[[ DATA FOR THIS TASK open ]]

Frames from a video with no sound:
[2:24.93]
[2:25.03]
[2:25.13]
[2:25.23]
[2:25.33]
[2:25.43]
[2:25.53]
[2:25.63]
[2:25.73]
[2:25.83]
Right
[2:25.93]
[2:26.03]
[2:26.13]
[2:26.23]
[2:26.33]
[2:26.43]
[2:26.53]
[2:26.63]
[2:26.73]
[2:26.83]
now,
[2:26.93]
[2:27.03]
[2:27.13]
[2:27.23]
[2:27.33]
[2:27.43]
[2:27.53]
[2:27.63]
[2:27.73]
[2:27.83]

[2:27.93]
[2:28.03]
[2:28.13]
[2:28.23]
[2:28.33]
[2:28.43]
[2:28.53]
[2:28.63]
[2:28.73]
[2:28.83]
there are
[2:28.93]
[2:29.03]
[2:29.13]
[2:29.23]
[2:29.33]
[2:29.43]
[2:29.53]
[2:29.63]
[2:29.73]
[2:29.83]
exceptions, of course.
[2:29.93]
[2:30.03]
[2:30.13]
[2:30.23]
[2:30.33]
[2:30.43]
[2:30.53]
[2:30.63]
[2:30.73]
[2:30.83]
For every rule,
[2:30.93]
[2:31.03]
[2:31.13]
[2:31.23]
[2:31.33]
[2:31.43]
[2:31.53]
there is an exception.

[[ DATA FOR THIS TASK closed ]]

◆ **WHAT IS EXPECTED**
Give the entries again, every one of them exactly.

◆ **EXERCISE ANSWER**
Frames from a video with no sound:
[2:24.93]
[2:25.03]
[2:25.13]
[2:25.23]
[2:25.33]
[2:25.43]
[2:25.53]
[2:25.63]
[2:25.73]
[2:25.83]
Right
[2:25.93]
[2:26.03]
[2:26.13]
[2:26.23]
[2:26.33]
[2:26.43]
[2:26.53]
[2:26.63]
[2:26.73]
[2:26.83]
now,
[2:26.93]
[2:27.03]
[2:27.13]
[2:27.23]
[2:27.33]
[2:27.43]
[2:27.53]
[2:27.63]
[2:27.73]
[2:27.83]

[2:27.93]
[2:28.03]
[2:28.13]
[2:28.23]
[2:28.33]
[2:28.43]
[2:28.53]
[2:28.63]
[2:28.73]
[2:28.83]
there are
[2:28.93]
[2:29.03]
[2:29.13]
[2:29.23]
[2:29.33]
[2:29.43]
[2:29.53]
[2:29.63]
[2:29.73]
[2:29.83]
exceptions, of course.
[2:29.93]
[2:30.03]
[2:30.13]
[2:30.23]
[2:30.33]
[2:30.43]
[2:30.53]
[2:30.63]
[2:30.73]
[2:30.83]
For every rule,
[2:30.93]
[2:31.03]
[2:31.13]
[2:31.23]
[2:31.33]
[2:31.43]
[2:31.53]
there is an exception.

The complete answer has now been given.